Светлый фон

Дура, думает Маша. Романтическая дура. Напридумывала ерунды. Безупречную наследницу с золотыми волосами и какую-то совсем уже бесплотную Бригитту, засыпанную бомбами семьдесят лет назад. А между тем все это время, все это длинное время у дома ведь была своя женщина. Та самая, настоящая хозяйка. Которая прожила в нем целую жизнь, родила в нем детей, в самом деле его любила. И сошла с ума, когда его отобрали.

Кто пострадал больше: дом, из которого вырвали его женщину, или женщина, которую лишили дома?

– И куда же вы уехали? – спрашивает Маша.

– Сюда, – отвечает Оскар, и его лицо, бледное в свете фонаря, заостряется и твердеет. – Мы переехали сюда. В Отель.

Это было единственное место, где отцу предложили работу. Бывший партийный санаторий переделывали в горнолыжный пансион, ждали иностранных туристов, но бюджет был маленький.

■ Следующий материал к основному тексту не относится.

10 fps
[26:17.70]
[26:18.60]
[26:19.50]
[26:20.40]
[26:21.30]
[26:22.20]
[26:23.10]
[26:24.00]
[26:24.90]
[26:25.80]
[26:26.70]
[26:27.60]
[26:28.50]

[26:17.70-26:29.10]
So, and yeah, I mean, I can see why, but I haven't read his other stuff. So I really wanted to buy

Все деньги ушли на реконструкцию, и прежний персонал пришлось уволить, для нового времени штат был слишком большой: четыре горничных, повар с двумя помощниками, портье, медсестра, массажисты и лыжные инструкторы. Отец обещал, что мы справимся, сможем заменить их всех, и нас наняли. Нам даже выделили два номера, один для родителей, второй – для нас с Кларой, и это было важнее всего, потому что денег на другое жилье у нас не осталось. Я вижу, что вы мне не верите. Да, наш дом ломился от прекрасных вещей, они очень радовали маму. Но отец относился к редкому типу – коммунист с идеалами. У него не было запасного плана, секретного счета в банке, подпольного бизнеса. Не было даже машины, он всегда ездил на служебной. И, когда все рухнуло, у нас остались только вещи в коробках. Мебель, посуда, книги. Мамины платья, картины и вазы.

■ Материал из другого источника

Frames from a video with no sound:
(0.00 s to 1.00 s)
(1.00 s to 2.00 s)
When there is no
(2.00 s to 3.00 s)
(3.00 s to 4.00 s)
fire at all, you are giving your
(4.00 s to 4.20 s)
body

Отца сделали управляющим, он знал три языка и мог работать с иностранными гостями. Вести бухгалтерию, выдавать ключи, решать проблемы. Мама готовила завтраки и обеды, Клара убирала комнаты, мыла посуду и подавала на стол. А я тогда как раз закончил школу и носил чемоданы, следил за угольным котлом, а потом учил гостей кататься на лыжах.

– Значит, вы опять не уехали, – говорит Маша. – Вы и Клара.

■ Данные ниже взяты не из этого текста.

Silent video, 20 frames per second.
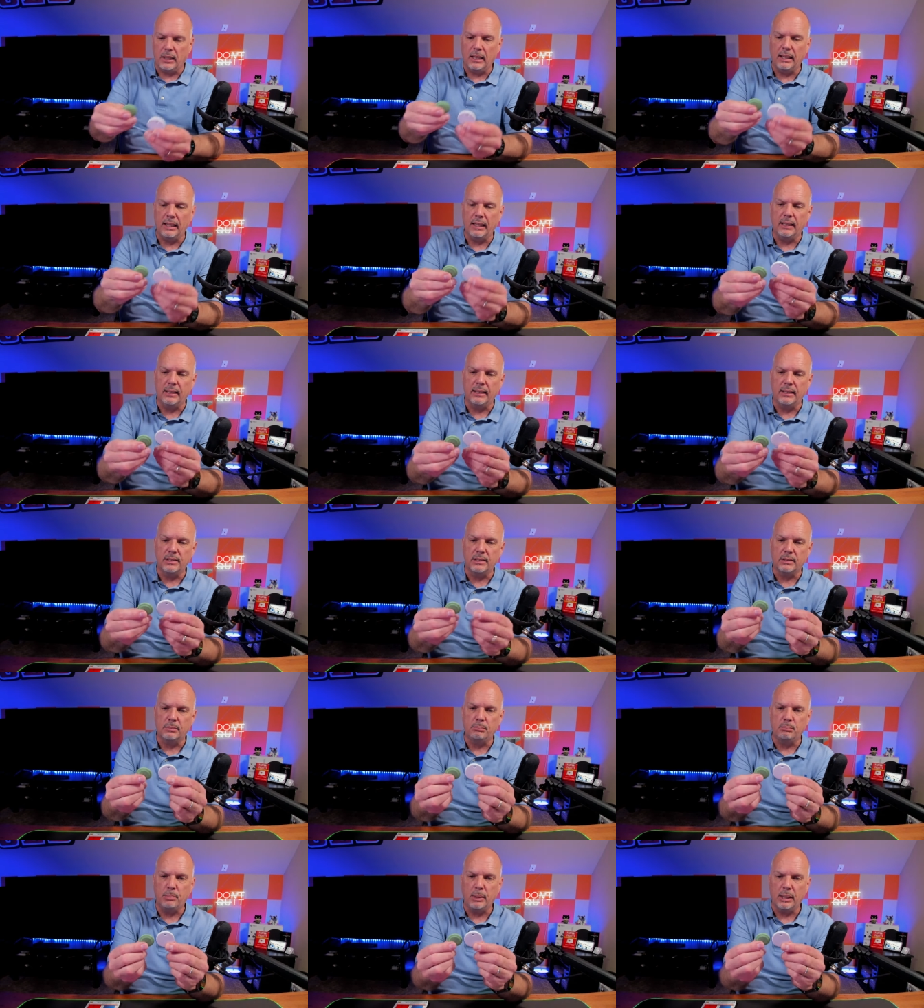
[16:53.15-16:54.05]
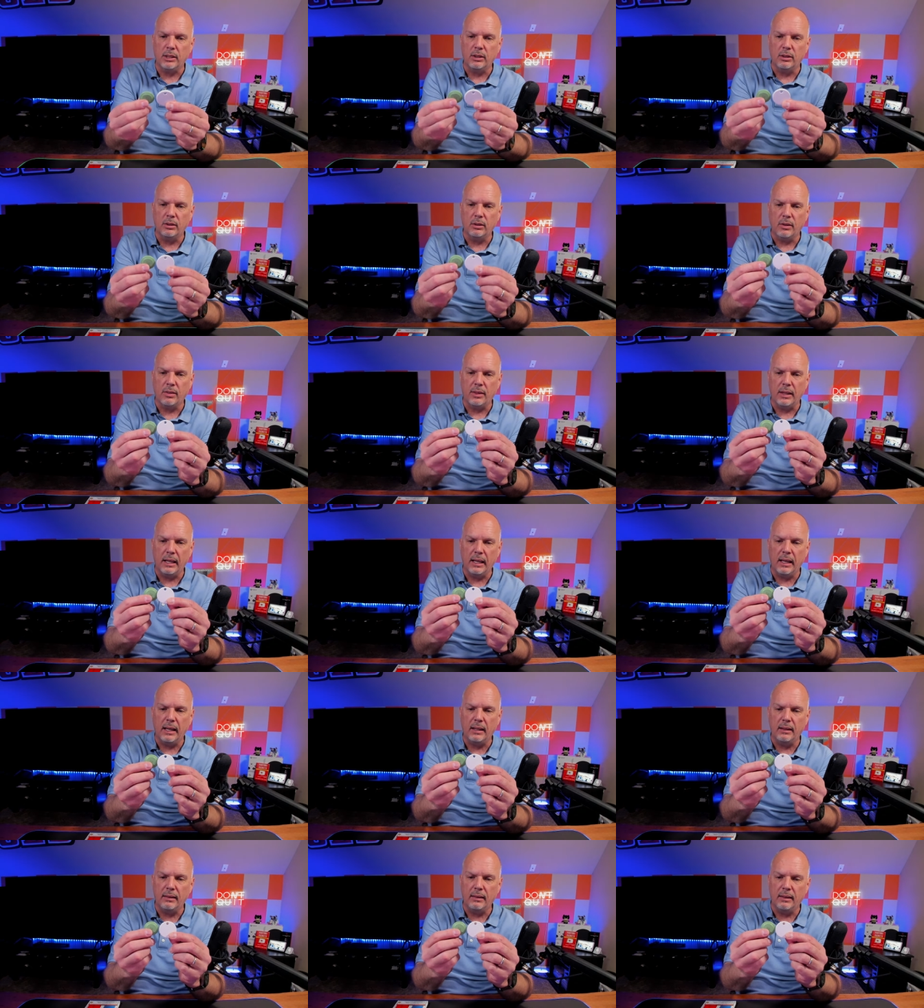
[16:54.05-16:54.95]
Uh, it is bigger
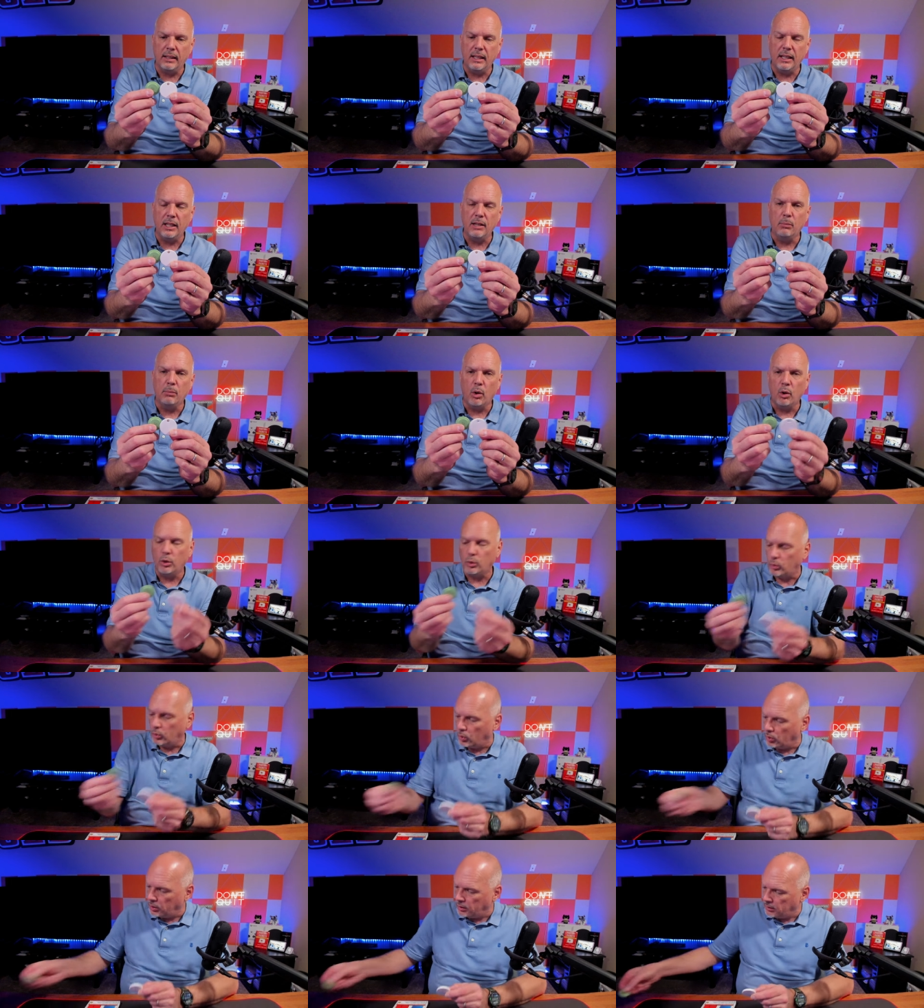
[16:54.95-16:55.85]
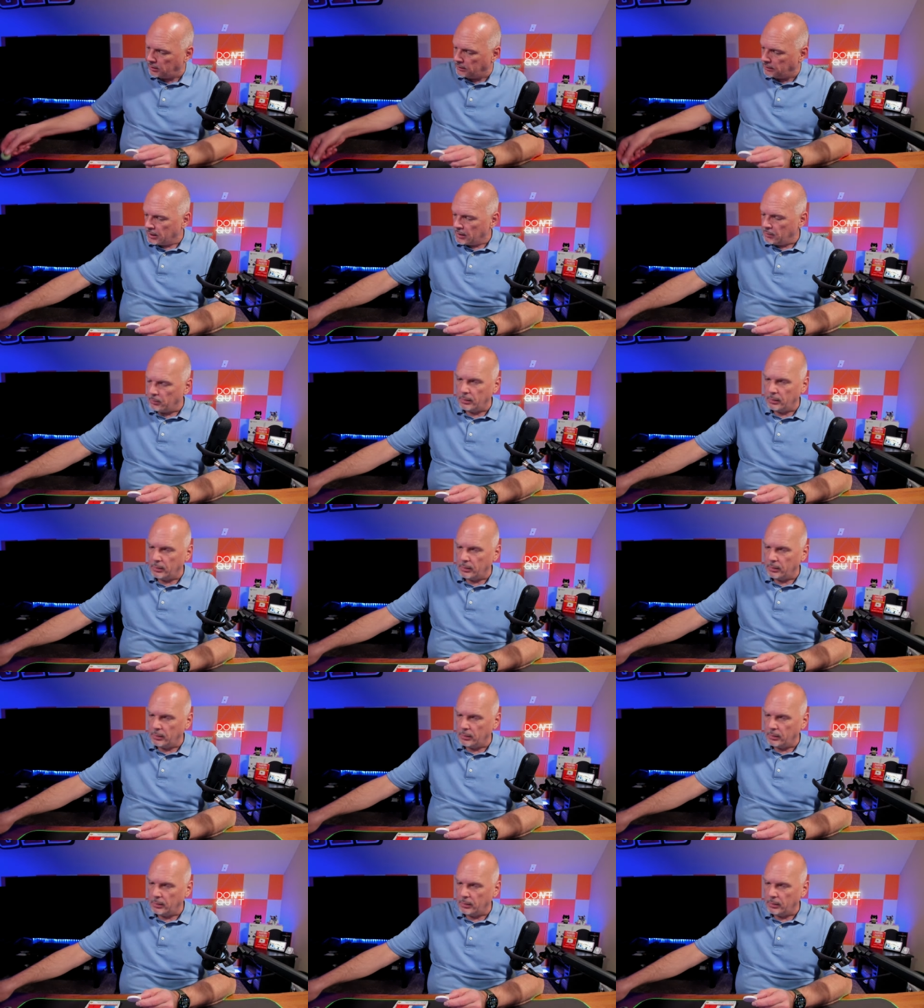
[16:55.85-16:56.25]
than the Motorola,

– Мы хотели. Но без нас двоих с Отелем ничего бы не вышло. И мы решили подождать еще год. За это время дела здесь должны были пойти в гору, и отцу дали бы возможность нанять настоящий персонал. Горничных, официантку, ночного портье. Но до этого родители не справились бы без нас. Им было трудно, гораздо труднее, чем нам. Они оба в тот год как будто замерли. Остановились. Остались жить в прошлом.

Когда внизу в столовой снимали портрет Ленина, отец не дал его выбросить и повесил у себя над кроватью – огромное полотно в тяжелой раме, слишком большое для гостиничного номера. Мы с Кларой боялись, что чертов Ленин как-нибудь ночью спрыгнет со стены и придавит их. А еще он таскал книги из партийной библиотеки на первом этаже и складывал в номере на полу. А мама… она не позволила нам распаковать вещи. Коробки с сервизами, бельем и нашими фотографиями, с ее платьями лежали здесь, в гараже. Их нельзя было трогать, нельзя было открывать, даже когда нам понадобились зимние ботинки. Или кофейник. Даже когда картон начал покрываться плесенью. Оба вели себя странно, понимаете? И поэтому мы не сразу поняли, что мама больна. В ноябре она спустилась по канатной дороге вниз, в долину, – говорит Оскар. – Добралась до нашего прежнего дома. Открыла калитку и зашла. У нее там росли очень редкие розы, лиловые. Она увидела, что их не обрезали к осени, и села обрезать. Секатор висел на том же месте в сарае, она легко нашла его, это ведь был ее сад.